On February 2, 1940 John C. Bell, Jr., Secretary of - Banking of the Commonwealth of Pennsylvania, as Receiver of Aldine Trust Company, petitioned the district court for leave to issue an attachment execution out of the Court of Common Pleas No. 4 of Philadelphia County, Pennsylvania, upon a judgment in that court against Roberts, in order to attach in the hands of the Philadelphia Transportation Company the amount of the allowance payable to' Roberts by that company pursuant to the order of the district court. On March 15, 1940 the district court entered an order denying the petition for leave to issue an attachment execution. The present appeal is from that order.
The district court took the ground that the fund out of which Roberts’ allowance is to be paid is in custodia legis and consequently attachable only with leave of court, and that since the services of counsel are essential in a corporate reorganization proceeding and may be obtained only if paid for an attachment of the amount allowed for such services would impede the judicial process and may, therefore, not be permitted. We should hesitate to accept the premises upon which the court’s conclusion is based that in order to secure a lawyer’s services it is necessary that he be given a special protection against his creditors. Certainly unless this premise is accepted it is difficult to see how any court could justify refusing as a matter of grace leave to attach a fund awarded outright to an individual and thus withdrawn entirely from the administration of the bankruptcy court. See In re Chakos, D.C., 36 F.2d 776.
It is unnecessary, however, to decide whether the district court abused its discretion in refusing leave to issue the attachment since we are of opinion that the property of the Philadelphia Transportation Company is not in custodia legis and the amount payable by that company to Roberts under the court’s order is, therefore, subject to attachment under the laws of Pennsylvania without leave of the district court. When in accordance with the reorganization plan and pursuant to the order of the district court the Philadelphia Transportation Company — the “New Company” under the reorganization plan —was formed and the property of the debtor became vested in it, that property passed out of the custody of the law and became assets to meet the obligations of the new company, including its obligation to Roberts under the court’s order. When the reorganization was consummated the protecting hand of the bankruptcy court was withdrawn from the new company and its assets.

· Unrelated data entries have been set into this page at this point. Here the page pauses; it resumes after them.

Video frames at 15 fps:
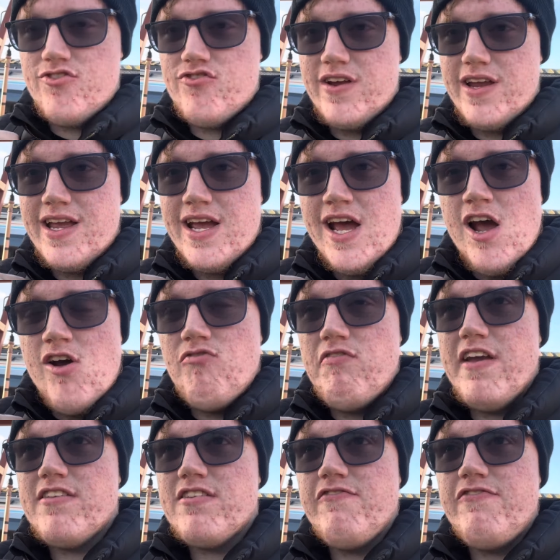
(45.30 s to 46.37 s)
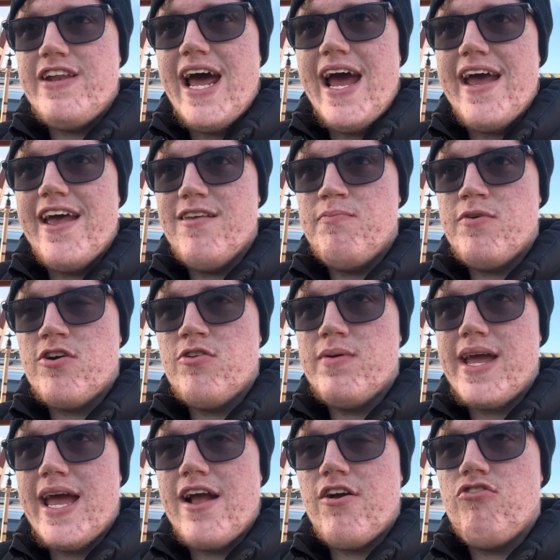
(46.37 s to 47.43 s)
Street. The reason for that is because we're
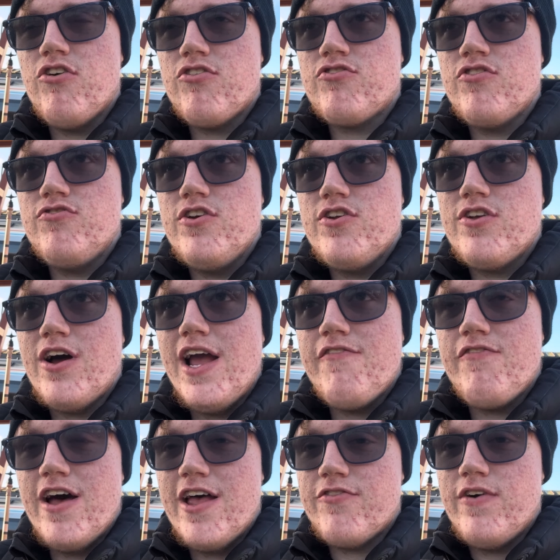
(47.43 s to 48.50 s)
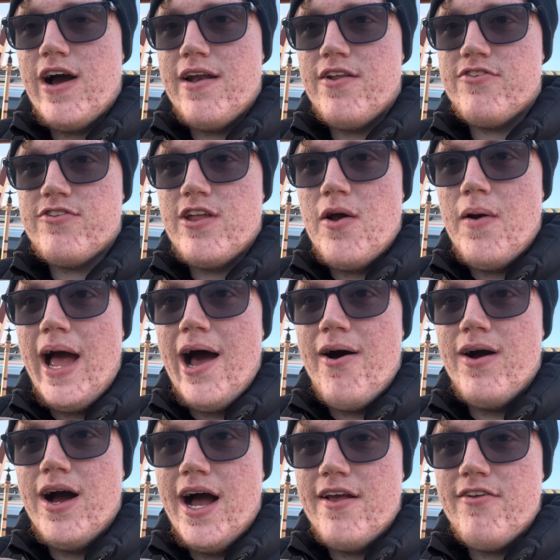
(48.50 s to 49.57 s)
getting cross-country diverts via the Snow Hill
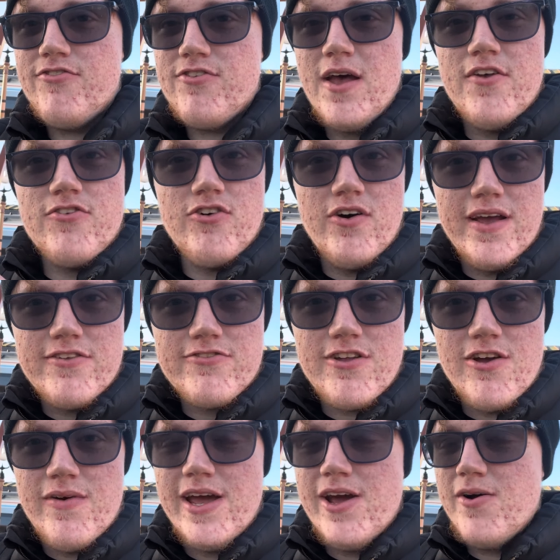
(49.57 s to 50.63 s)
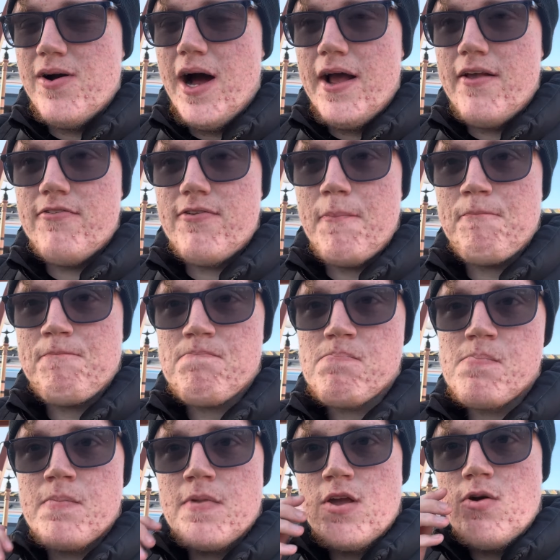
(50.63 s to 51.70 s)
lines, sorry, Snow Hill lines.
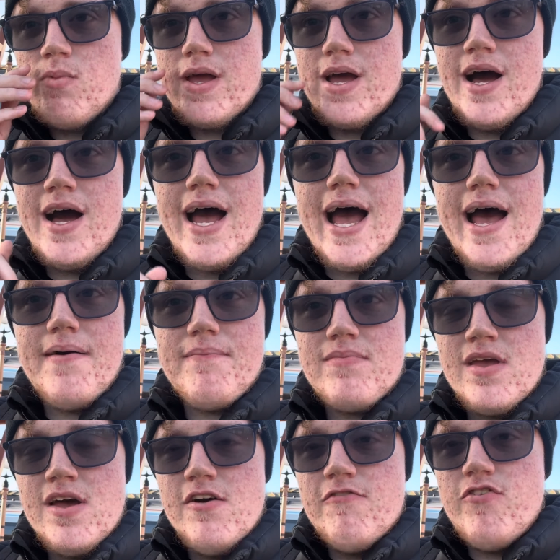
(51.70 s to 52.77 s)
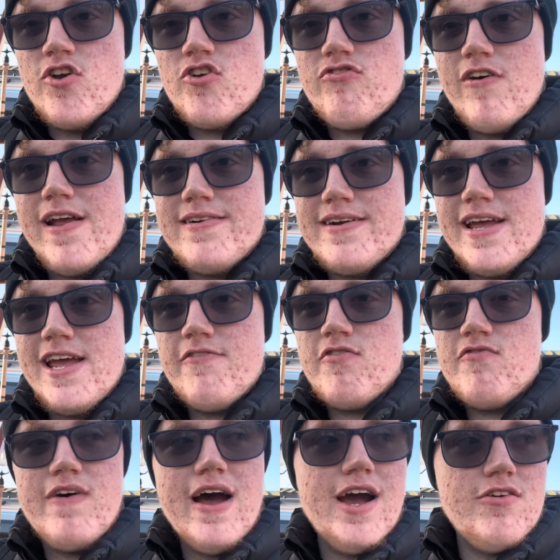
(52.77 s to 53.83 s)
We are at, through Cradley Heath
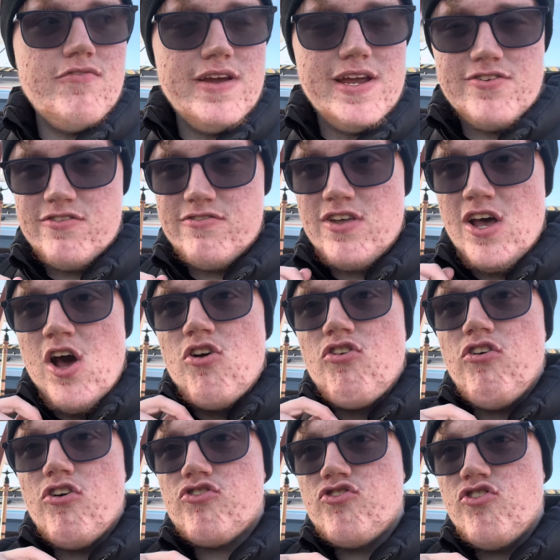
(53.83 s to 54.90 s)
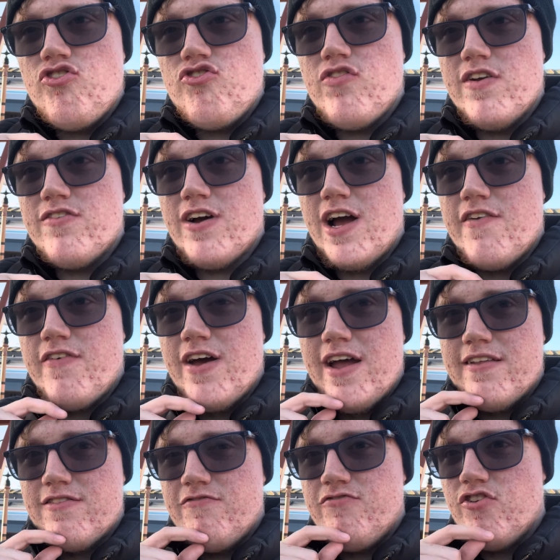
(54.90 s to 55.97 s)
from Rowley Regis, cross-country
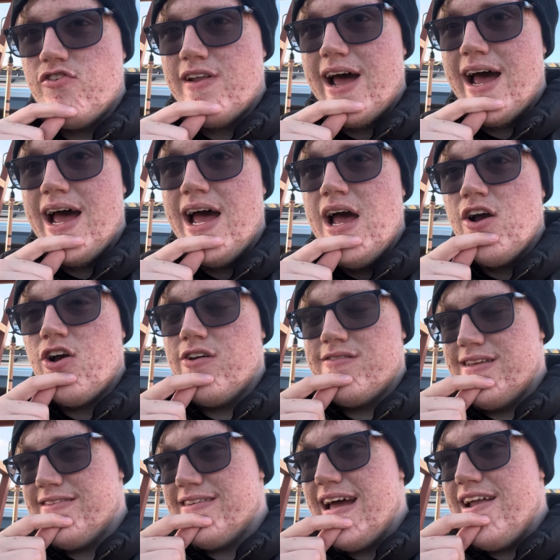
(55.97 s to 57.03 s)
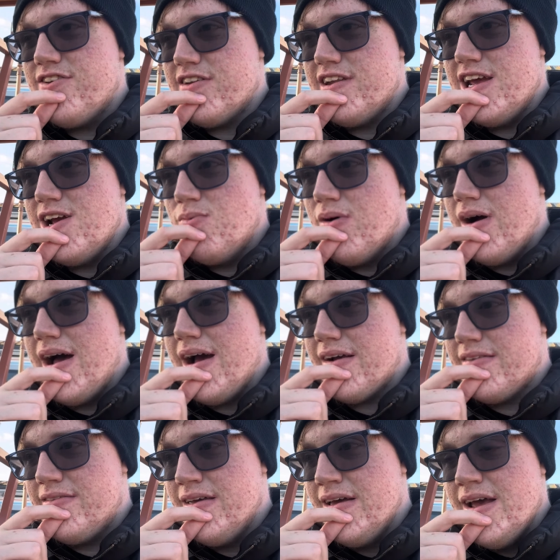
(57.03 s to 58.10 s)
diverting through there because there's engineering
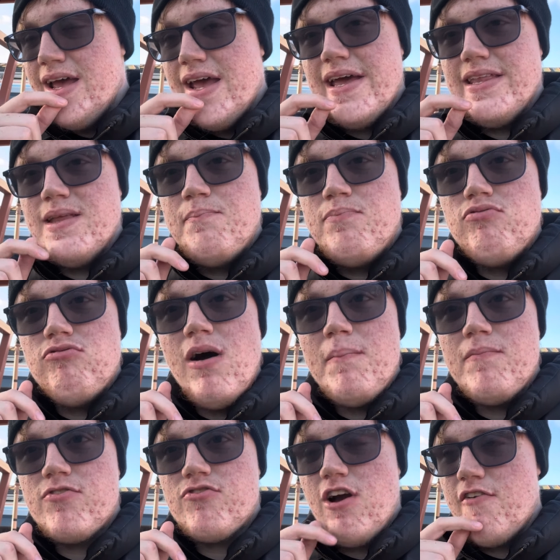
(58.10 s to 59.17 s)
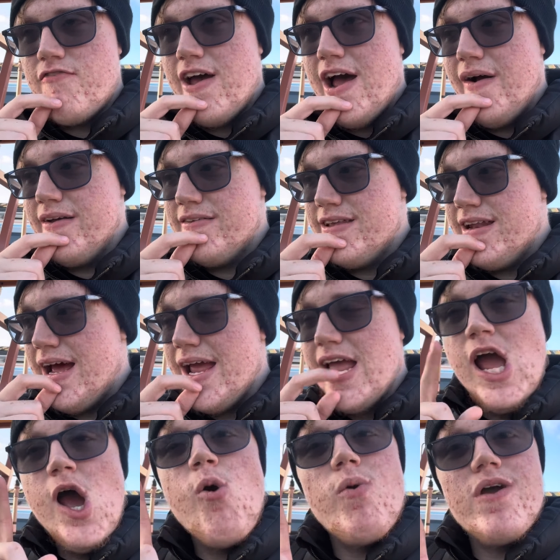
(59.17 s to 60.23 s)
works in the Bromsgrove area today,
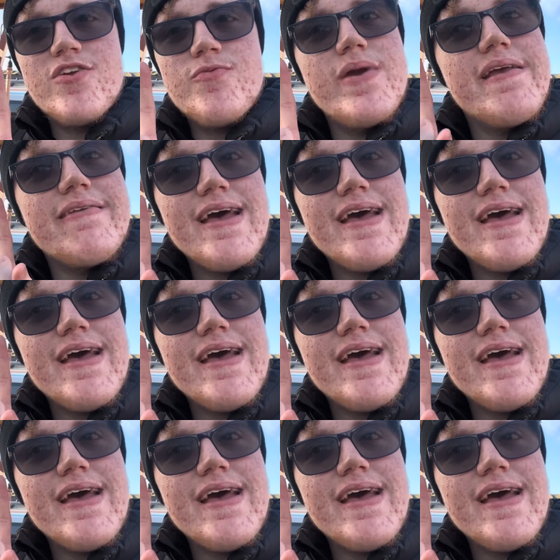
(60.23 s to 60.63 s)
which means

We assume, without deciding, as the district court likewise did, that the sum payable to Roberts for his legal services would be subject to attachment under the law of Pennsylvania. If, as Roberts *587urges, that allowance is to be considered salary and, therefore, exempt from attachment under Section 5 of the Act of April 15, 1845, P.L. 459, 42 P.S. § 886, he will have opportunity to claim his exemption in the attachment proceeding in the state court by rule to dissolve or other appropriate action.
The order of the district court is reversed and the cause is remanded to that court with directions to dismiss the petition for want of jurisdiction.